There must be a psychological term for the emotional phenomenon that occurs when one returns "home." I don't mean the home we make as adults with our own families, I mean the one where we grew up. I suppose it doesn't happen to everyone, especially those who moved around a lot, for they do not have a concentrated lot of memories in one home. My parents purchased the house I mostly grew up in when I was eight years old, and my mom still lives there, so it is chock-full of memories for me. But it's not just the house that stirs up these feelings, it's the whole town. It's the highways and farm-to-market roads and creeks leading into the town. It's that picnic area on the south side of Highway 290 right outside of town where I used to go at lunch during high school, alone, and just sit. My dad was sick my senior year with a brain tumor; he died the following spring. Things were tough. Really tough. I would take a packed lunch to the picnic area and sit in my car. We pass that very area every time we come into town; it seems to reach out and grab me.

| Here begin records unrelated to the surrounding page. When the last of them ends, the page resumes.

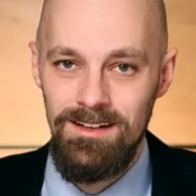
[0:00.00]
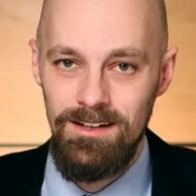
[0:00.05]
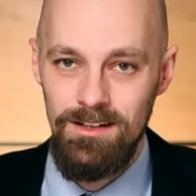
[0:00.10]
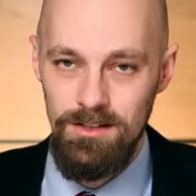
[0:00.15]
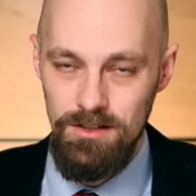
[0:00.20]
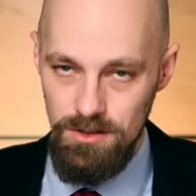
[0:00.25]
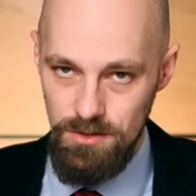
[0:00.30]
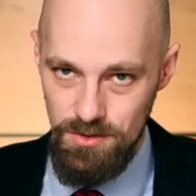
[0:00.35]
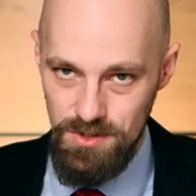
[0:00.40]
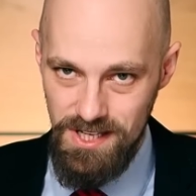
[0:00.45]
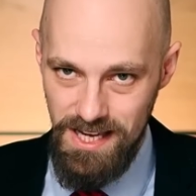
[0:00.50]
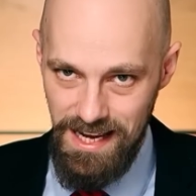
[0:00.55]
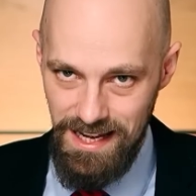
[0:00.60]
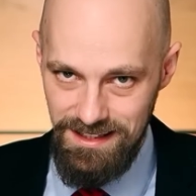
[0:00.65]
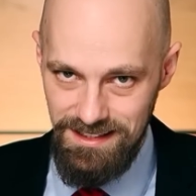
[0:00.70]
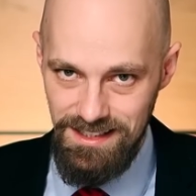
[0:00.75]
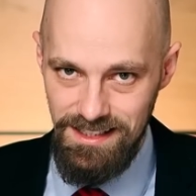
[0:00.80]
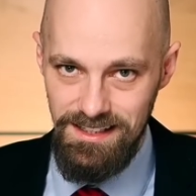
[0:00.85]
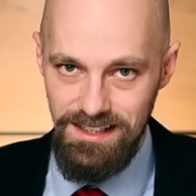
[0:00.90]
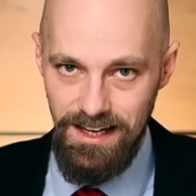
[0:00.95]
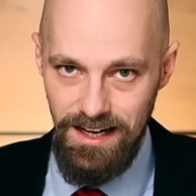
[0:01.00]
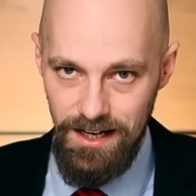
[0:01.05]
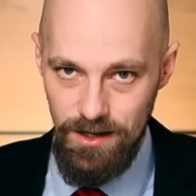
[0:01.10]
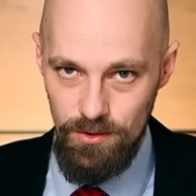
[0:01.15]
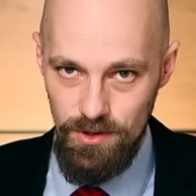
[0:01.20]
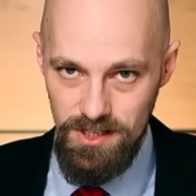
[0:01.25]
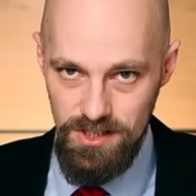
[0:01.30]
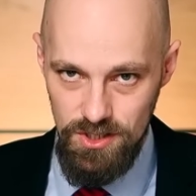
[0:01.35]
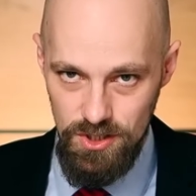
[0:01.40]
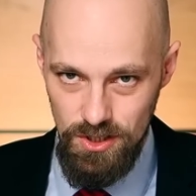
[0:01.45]
Use handheld
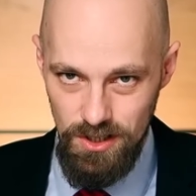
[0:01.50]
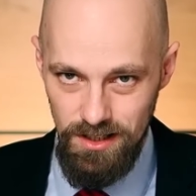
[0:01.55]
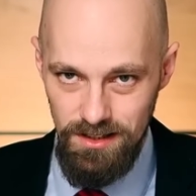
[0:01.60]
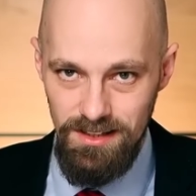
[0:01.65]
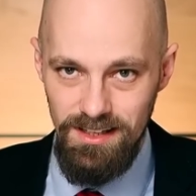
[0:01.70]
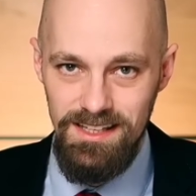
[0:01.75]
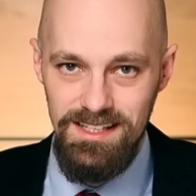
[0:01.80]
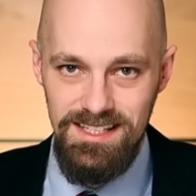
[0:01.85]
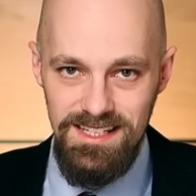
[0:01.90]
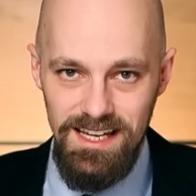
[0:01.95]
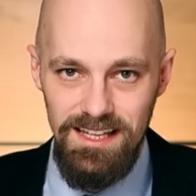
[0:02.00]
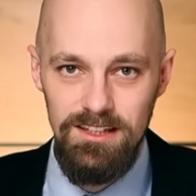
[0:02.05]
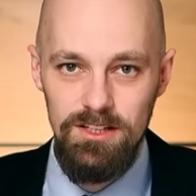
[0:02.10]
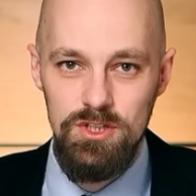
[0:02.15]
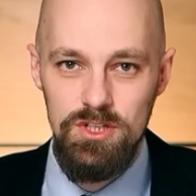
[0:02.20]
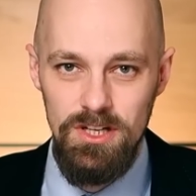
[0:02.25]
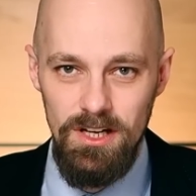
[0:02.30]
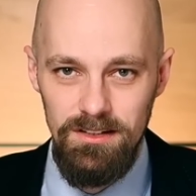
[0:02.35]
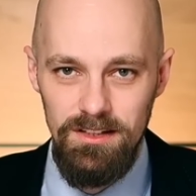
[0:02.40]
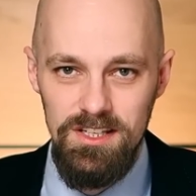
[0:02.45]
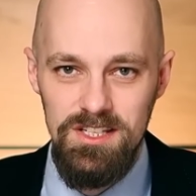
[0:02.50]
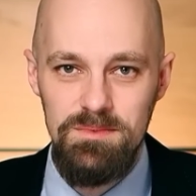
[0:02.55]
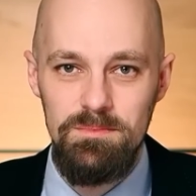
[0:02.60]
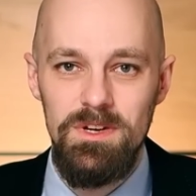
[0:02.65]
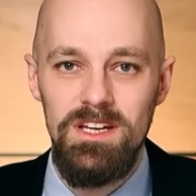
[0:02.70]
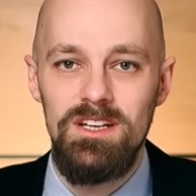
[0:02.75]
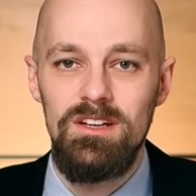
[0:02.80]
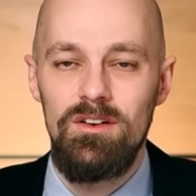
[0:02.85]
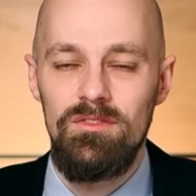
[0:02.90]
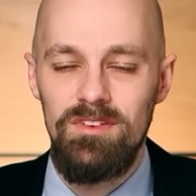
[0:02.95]
high-res shot and set the shutter
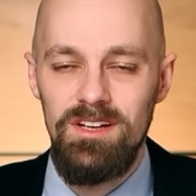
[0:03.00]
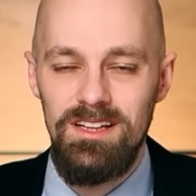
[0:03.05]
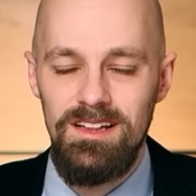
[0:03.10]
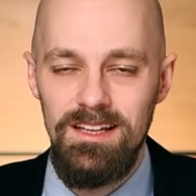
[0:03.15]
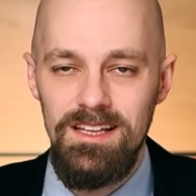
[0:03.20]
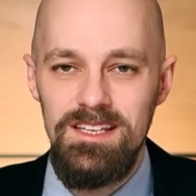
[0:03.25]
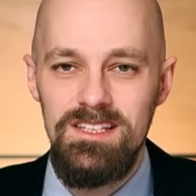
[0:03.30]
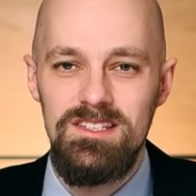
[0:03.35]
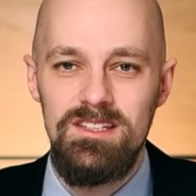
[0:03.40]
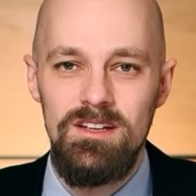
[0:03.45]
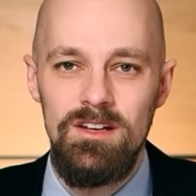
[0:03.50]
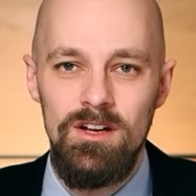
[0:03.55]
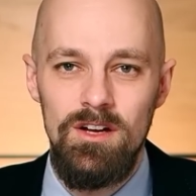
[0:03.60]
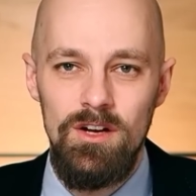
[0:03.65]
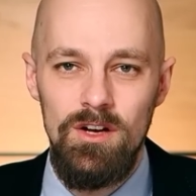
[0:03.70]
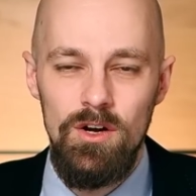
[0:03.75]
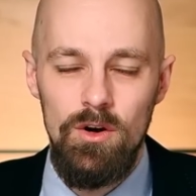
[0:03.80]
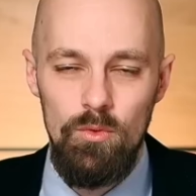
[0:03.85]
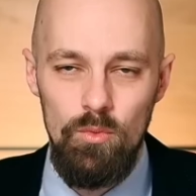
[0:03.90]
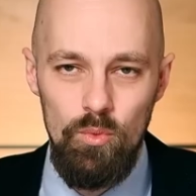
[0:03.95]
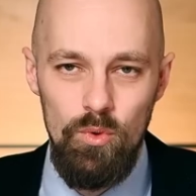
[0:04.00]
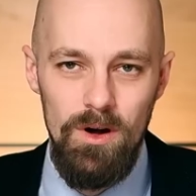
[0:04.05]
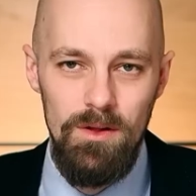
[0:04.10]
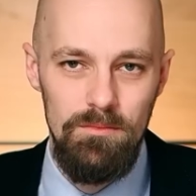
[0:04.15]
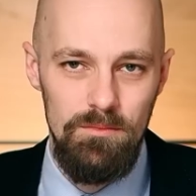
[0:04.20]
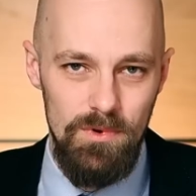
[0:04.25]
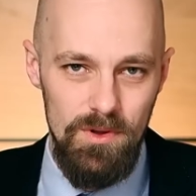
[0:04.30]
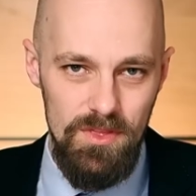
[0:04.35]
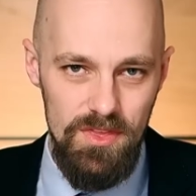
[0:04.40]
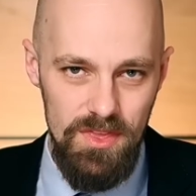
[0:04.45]
speed of at least
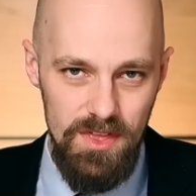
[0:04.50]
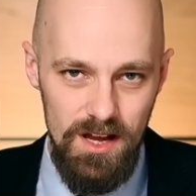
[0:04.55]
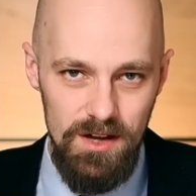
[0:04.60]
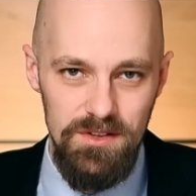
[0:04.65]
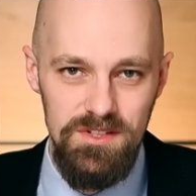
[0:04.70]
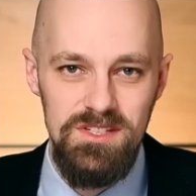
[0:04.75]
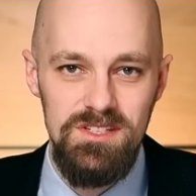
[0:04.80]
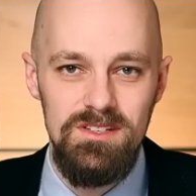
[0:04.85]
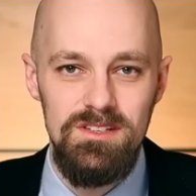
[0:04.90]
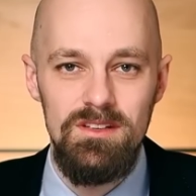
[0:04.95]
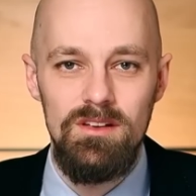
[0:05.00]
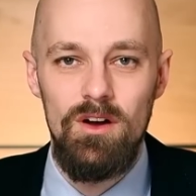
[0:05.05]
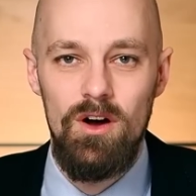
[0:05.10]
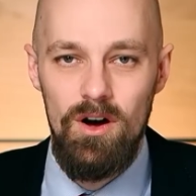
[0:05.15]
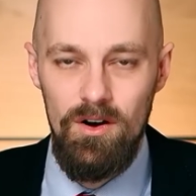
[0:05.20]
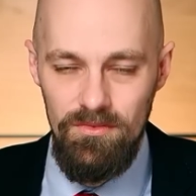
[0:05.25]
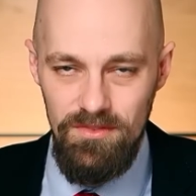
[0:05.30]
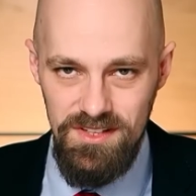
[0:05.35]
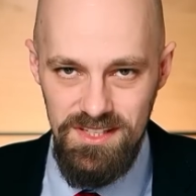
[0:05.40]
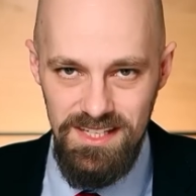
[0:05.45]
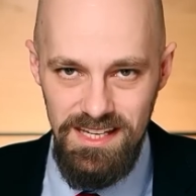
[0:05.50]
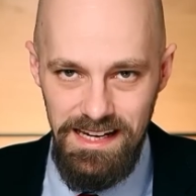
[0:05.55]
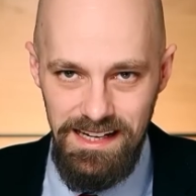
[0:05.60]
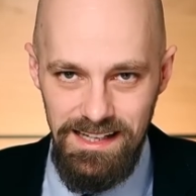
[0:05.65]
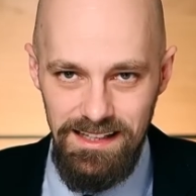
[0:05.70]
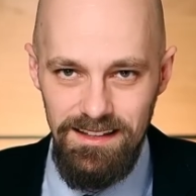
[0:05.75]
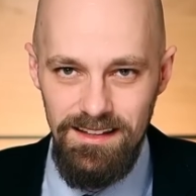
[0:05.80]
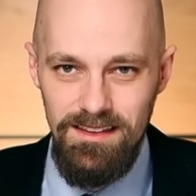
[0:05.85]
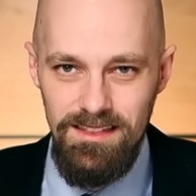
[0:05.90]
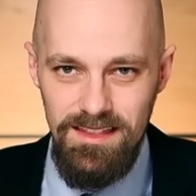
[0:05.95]
1/1000th of a
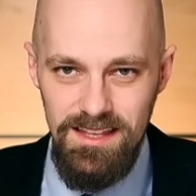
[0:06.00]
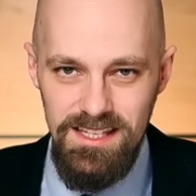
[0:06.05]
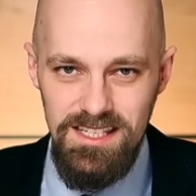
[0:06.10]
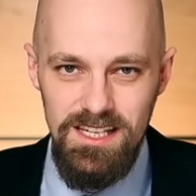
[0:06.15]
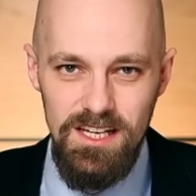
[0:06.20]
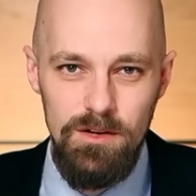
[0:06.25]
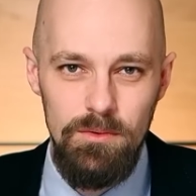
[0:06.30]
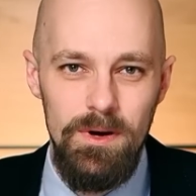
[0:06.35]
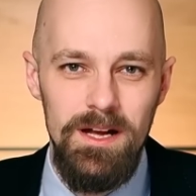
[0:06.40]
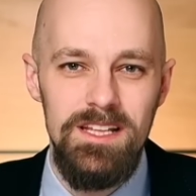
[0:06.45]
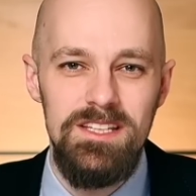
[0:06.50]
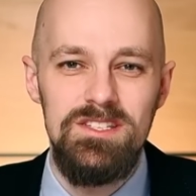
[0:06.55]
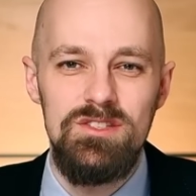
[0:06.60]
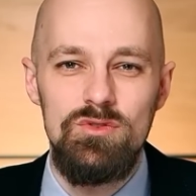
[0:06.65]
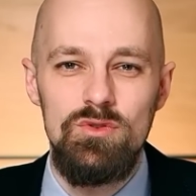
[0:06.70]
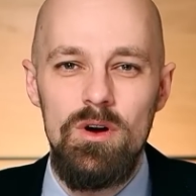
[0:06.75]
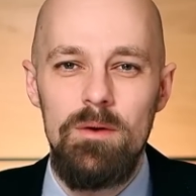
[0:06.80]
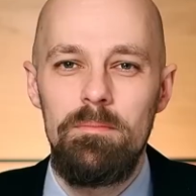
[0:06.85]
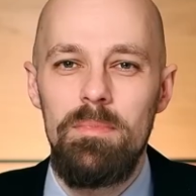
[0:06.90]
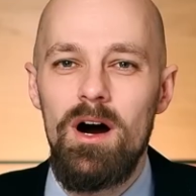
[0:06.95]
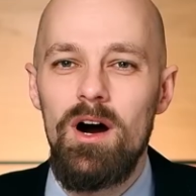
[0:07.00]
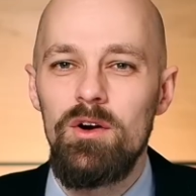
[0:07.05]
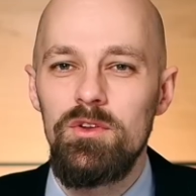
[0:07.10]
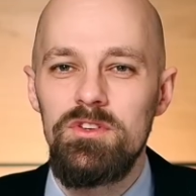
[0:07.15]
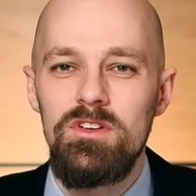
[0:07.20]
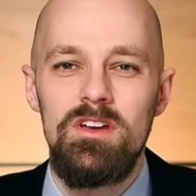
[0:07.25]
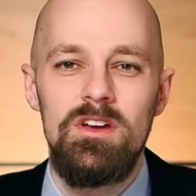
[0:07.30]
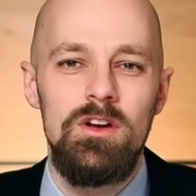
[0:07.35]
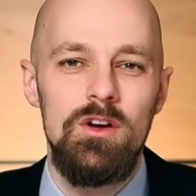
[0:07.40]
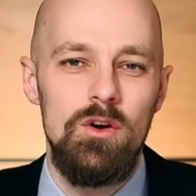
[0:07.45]
second. This equates to
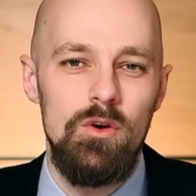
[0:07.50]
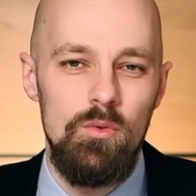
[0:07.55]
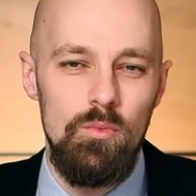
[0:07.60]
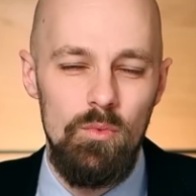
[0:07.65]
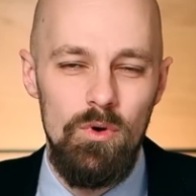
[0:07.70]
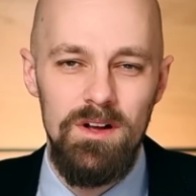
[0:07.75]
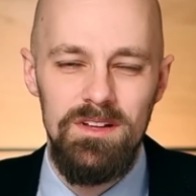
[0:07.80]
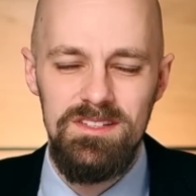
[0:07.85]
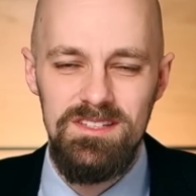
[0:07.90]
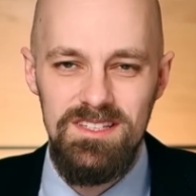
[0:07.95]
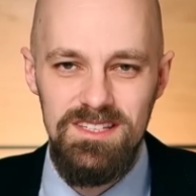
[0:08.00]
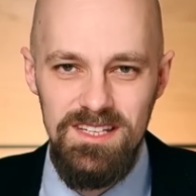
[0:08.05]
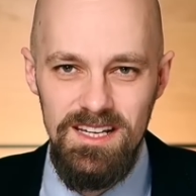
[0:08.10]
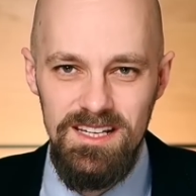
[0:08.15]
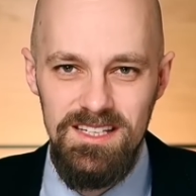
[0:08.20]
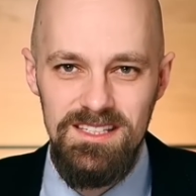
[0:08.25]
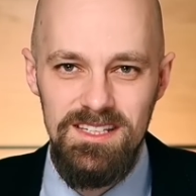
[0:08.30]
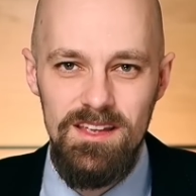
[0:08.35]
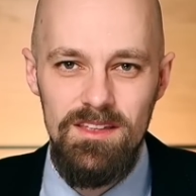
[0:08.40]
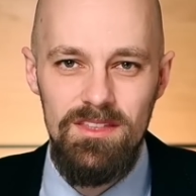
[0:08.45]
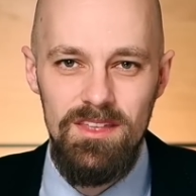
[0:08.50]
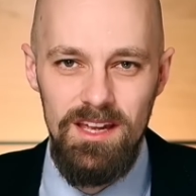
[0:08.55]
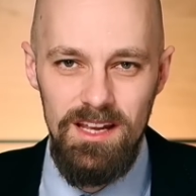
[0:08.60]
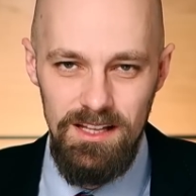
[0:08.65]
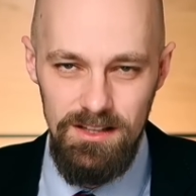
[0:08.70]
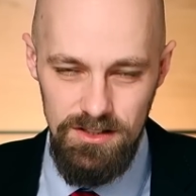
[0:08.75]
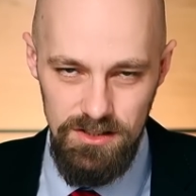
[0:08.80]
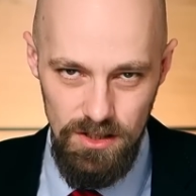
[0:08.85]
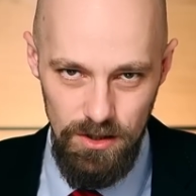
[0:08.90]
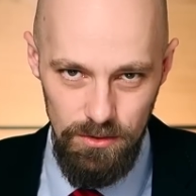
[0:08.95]
about 1/60th
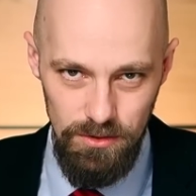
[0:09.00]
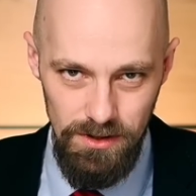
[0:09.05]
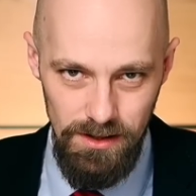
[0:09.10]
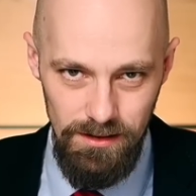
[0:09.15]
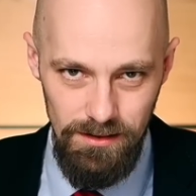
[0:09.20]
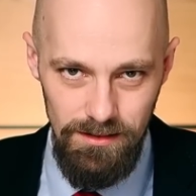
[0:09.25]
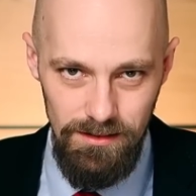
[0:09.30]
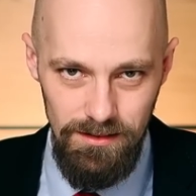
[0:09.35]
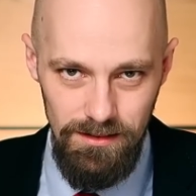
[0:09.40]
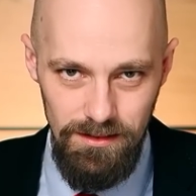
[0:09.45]
in total.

Perhaps we leave little bits of our hearts in the places where we have memories. Maybe that's it. And when we are heading to a place, like our hometown, where there are a lot of little heart bits scattered about, entering the area of familiarity causes those bits to consolidate and that feeling rises up. You know, that Hometown Feeling--a quickened heartbeat, weird stomach feeling, and the turn-left-here-I-know-a-shortcut routine. Surely this doesn't happen to those who have never left their hometown, for their whole heart still resides there and nothing is missed. But it happens to me. Every time.
And why does this always seem to happen right when you're about 30 minutes from your final destination?